ASSIGNED TASK -> All entries below must be retyped exactly, though pictures are to be skipped.

(Stored data entries)
....................

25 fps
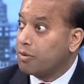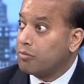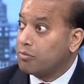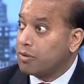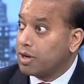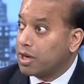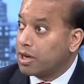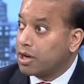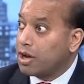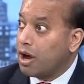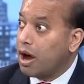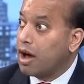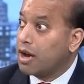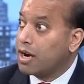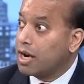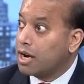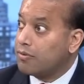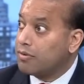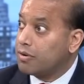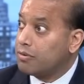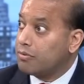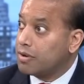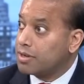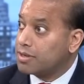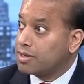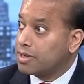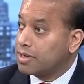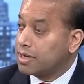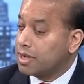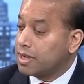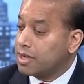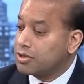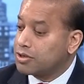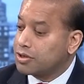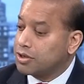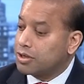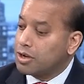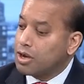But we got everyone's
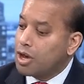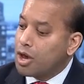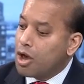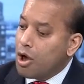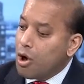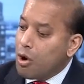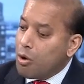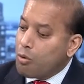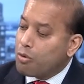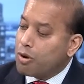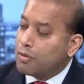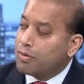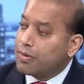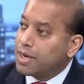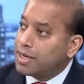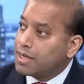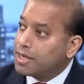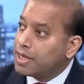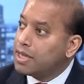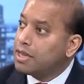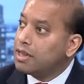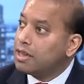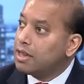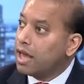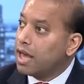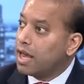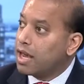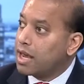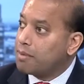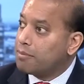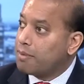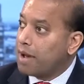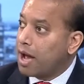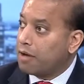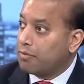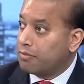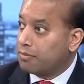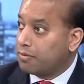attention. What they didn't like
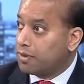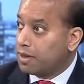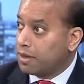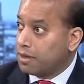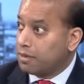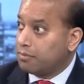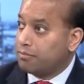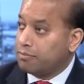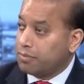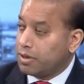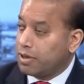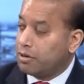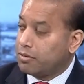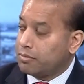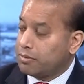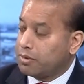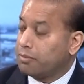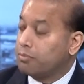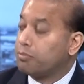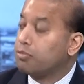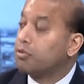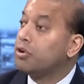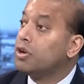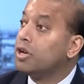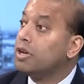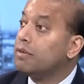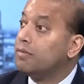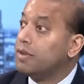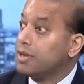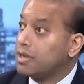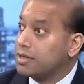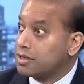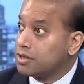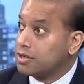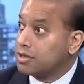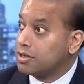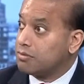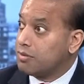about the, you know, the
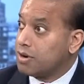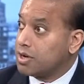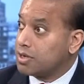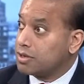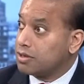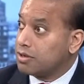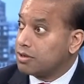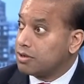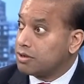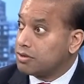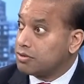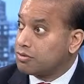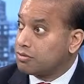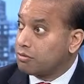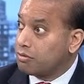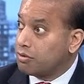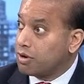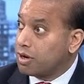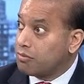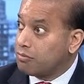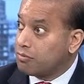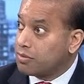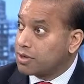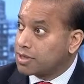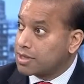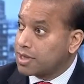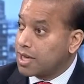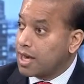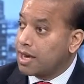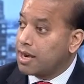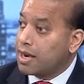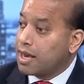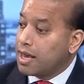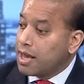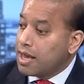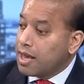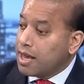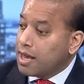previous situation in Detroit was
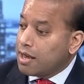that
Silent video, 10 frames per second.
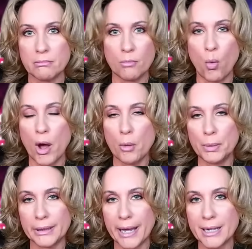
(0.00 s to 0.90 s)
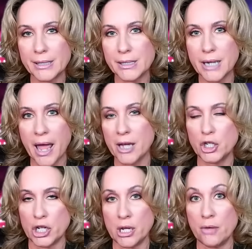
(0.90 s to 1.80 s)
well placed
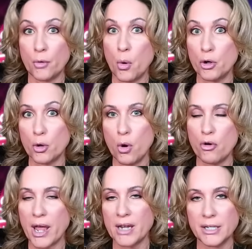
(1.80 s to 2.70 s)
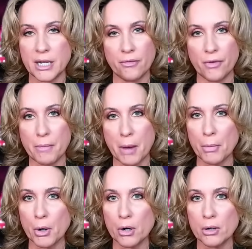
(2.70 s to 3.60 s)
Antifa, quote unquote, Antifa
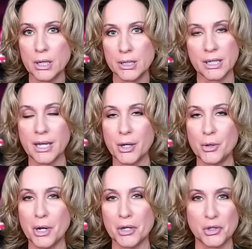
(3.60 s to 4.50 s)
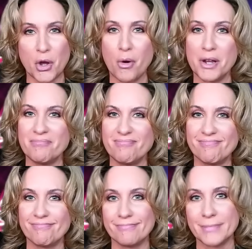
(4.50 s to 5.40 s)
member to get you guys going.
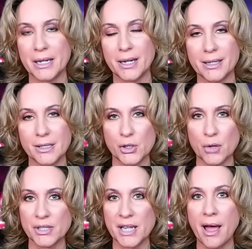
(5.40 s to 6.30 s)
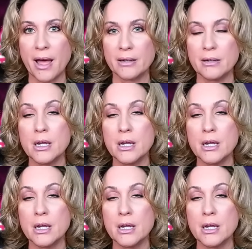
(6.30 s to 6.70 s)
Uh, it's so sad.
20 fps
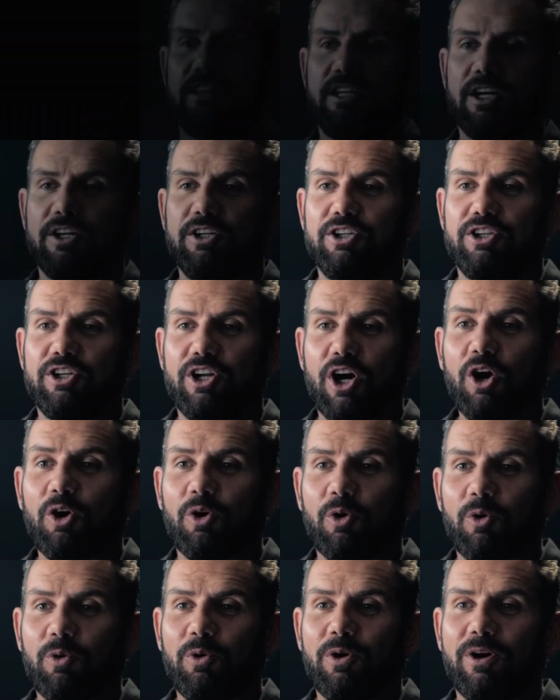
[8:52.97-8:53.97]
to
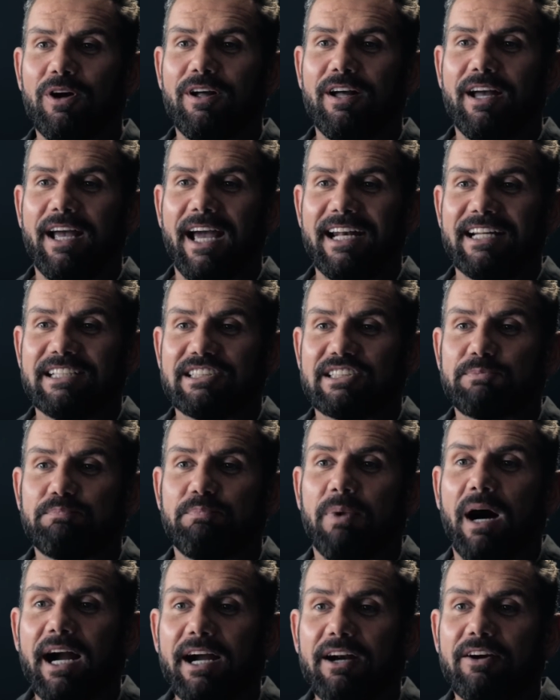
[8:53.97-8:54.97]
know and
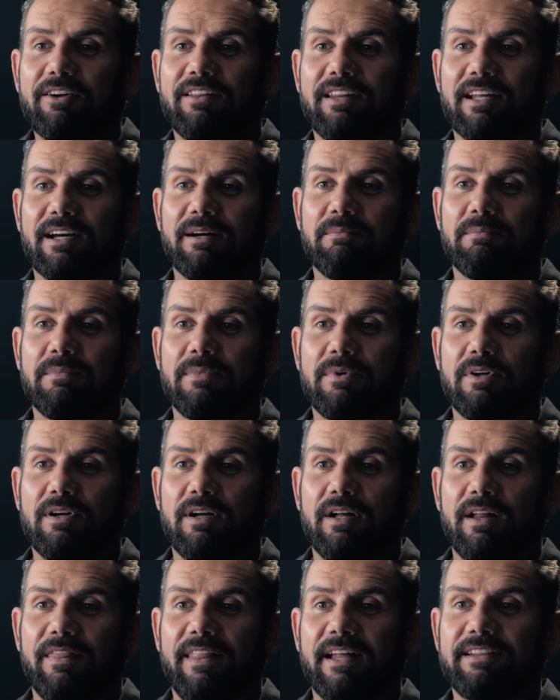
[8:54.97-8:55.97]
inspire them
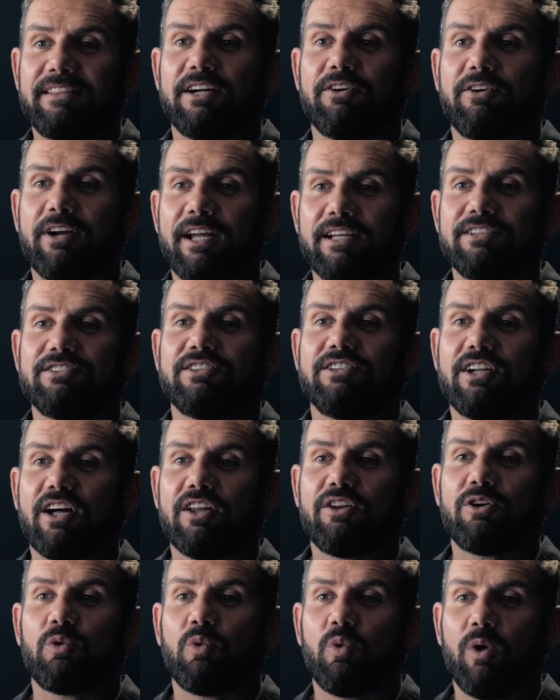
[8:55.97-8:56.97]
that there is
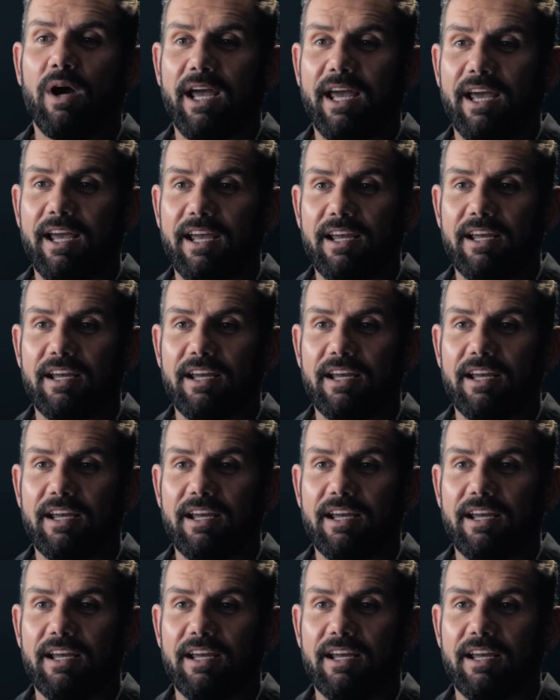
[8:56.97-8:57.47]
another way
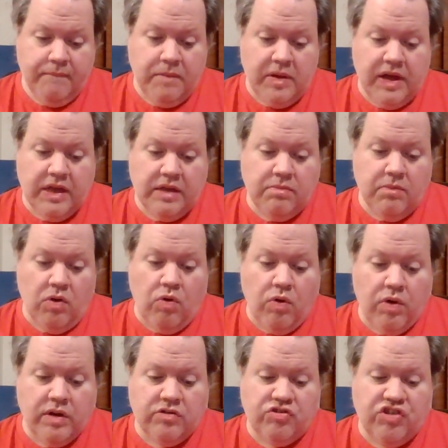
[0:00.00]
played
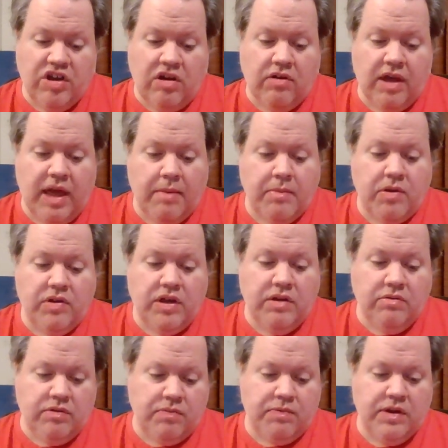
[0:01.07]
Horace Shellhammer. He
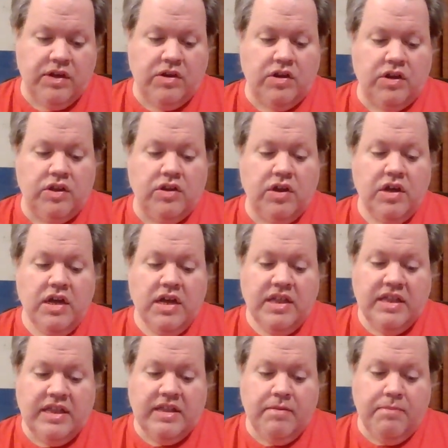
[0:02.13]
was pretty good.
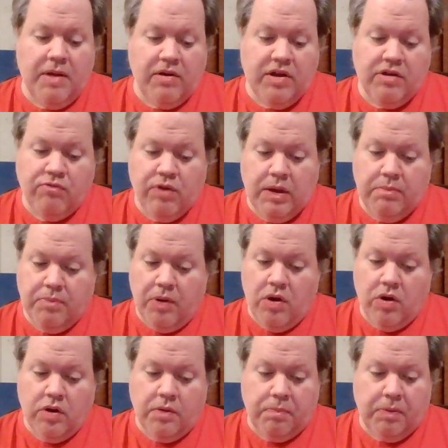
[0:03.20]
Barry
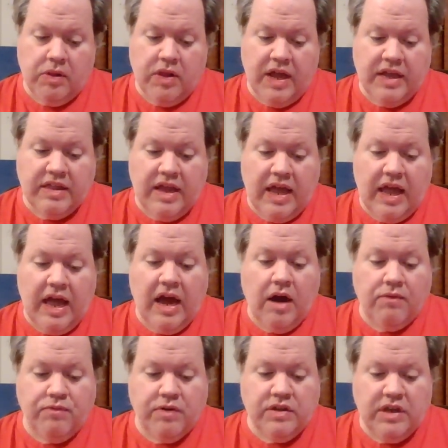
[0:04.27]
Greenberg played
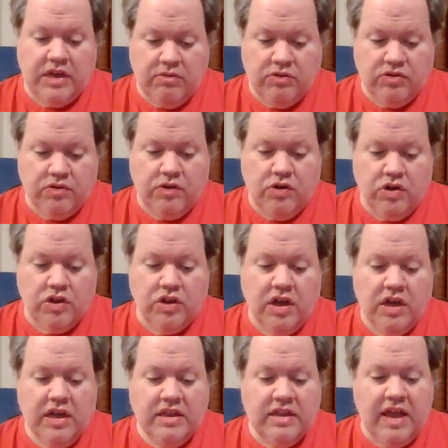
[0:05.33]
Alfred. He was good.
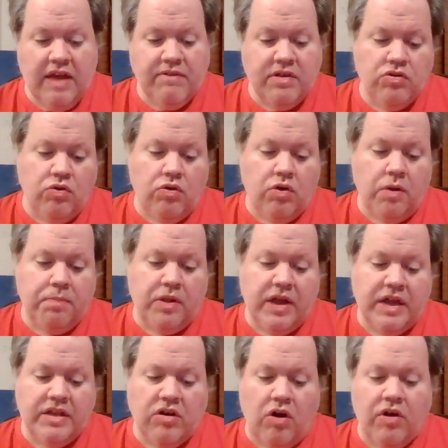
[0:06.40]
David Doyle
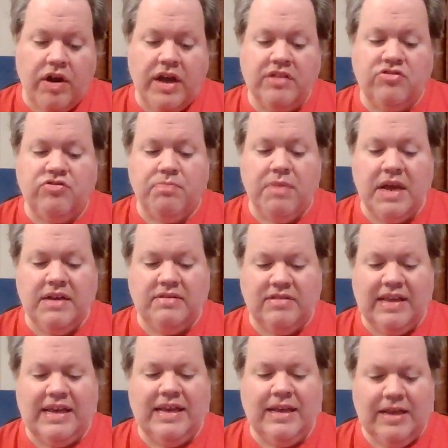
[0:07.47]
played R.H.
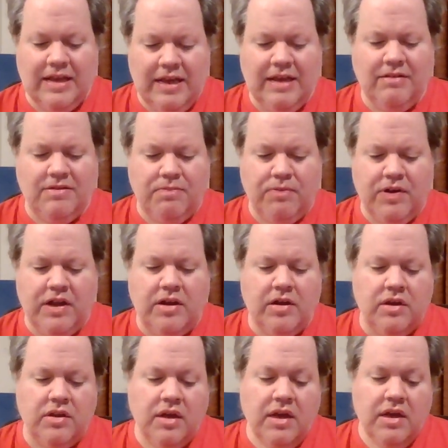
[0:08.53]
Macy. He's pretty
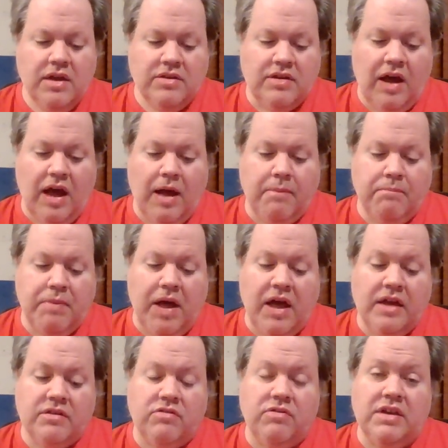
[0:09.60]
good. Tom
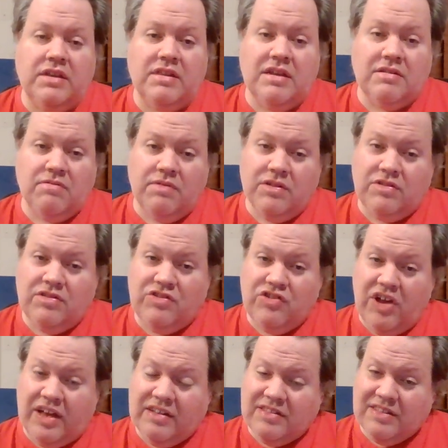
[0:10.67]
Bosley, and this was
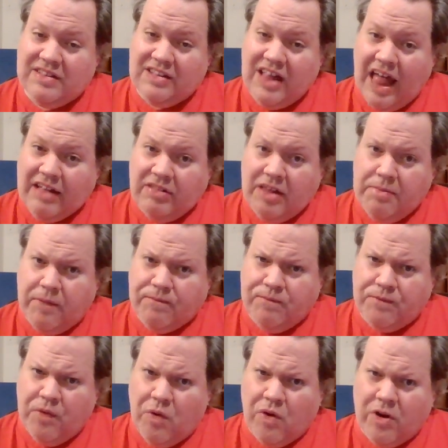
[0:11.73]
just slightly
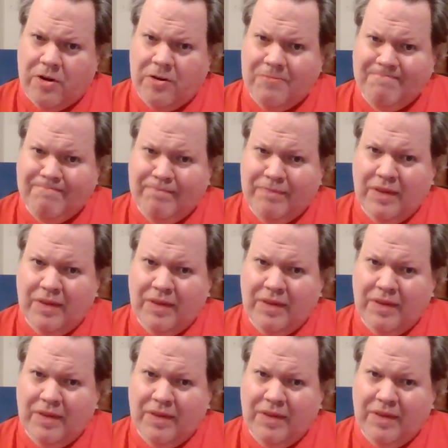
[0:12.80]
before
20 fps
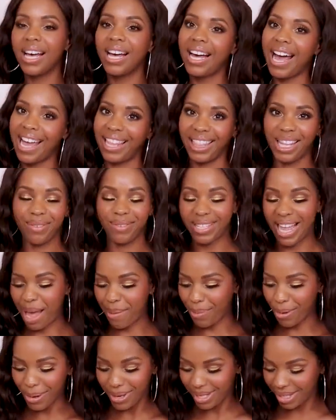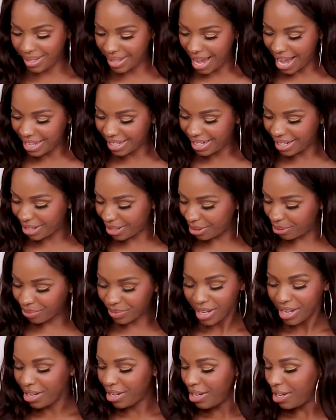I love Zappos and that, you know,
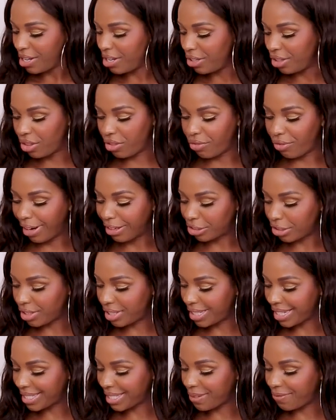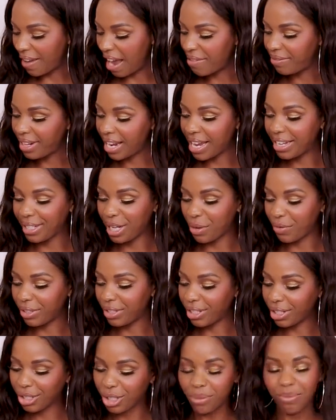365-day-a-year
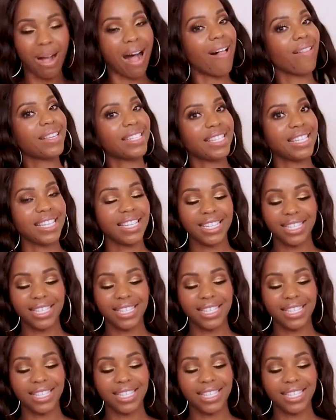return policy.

....................

EXERCISE RESULT ->
25 fps
But we got everyone's
attention. What they didn't like
about the, you know, the
previous situation in Detroit was
that
Silent video, 10 frames per second.
(0.00 s to 0.90 s)
(0.90 s to 1.80 s)
well placed
(1.80 s to 2.70 s)
(2.70 s to 3.60 s)
Antifa, quote unquote, Antifa
(3.60 s to 4.50 s)
(4.50 s to 5.40 s)
member to get you guys going.
(5.40 s to 6.30 s)
(6.30 s to 6.70 s)
Uh, it's so sad.
20 fps
[8:52.97-8:53.97]
to
[8:53.97-8:54.97]
know and
[8:54.97-8:55.97]
inspire them
[8:55.97-8:56.97]
that there is
[8:56.97-8:57.47]
another way
[0:00.00]
played
[0:01.07]
Horace Shellhammer. He
[0:02.13]
was pretty good.
[0:03.20]
Barry
[0:04.27]
Greenberg played
[0:05.33]
Alfred. He was good.
[0:06.40]
David Doyle
[0:07.47]
played R.H.
[0:08.53]
Macy. He's pretty
[0:09.60]
good. Tom
[0:10.67]
Bosley, and this was
[0:11.73]
just slightly
[0:12.80]
before
20 fps
I love Zappos and that, you know,
365-day-a-year
return policy.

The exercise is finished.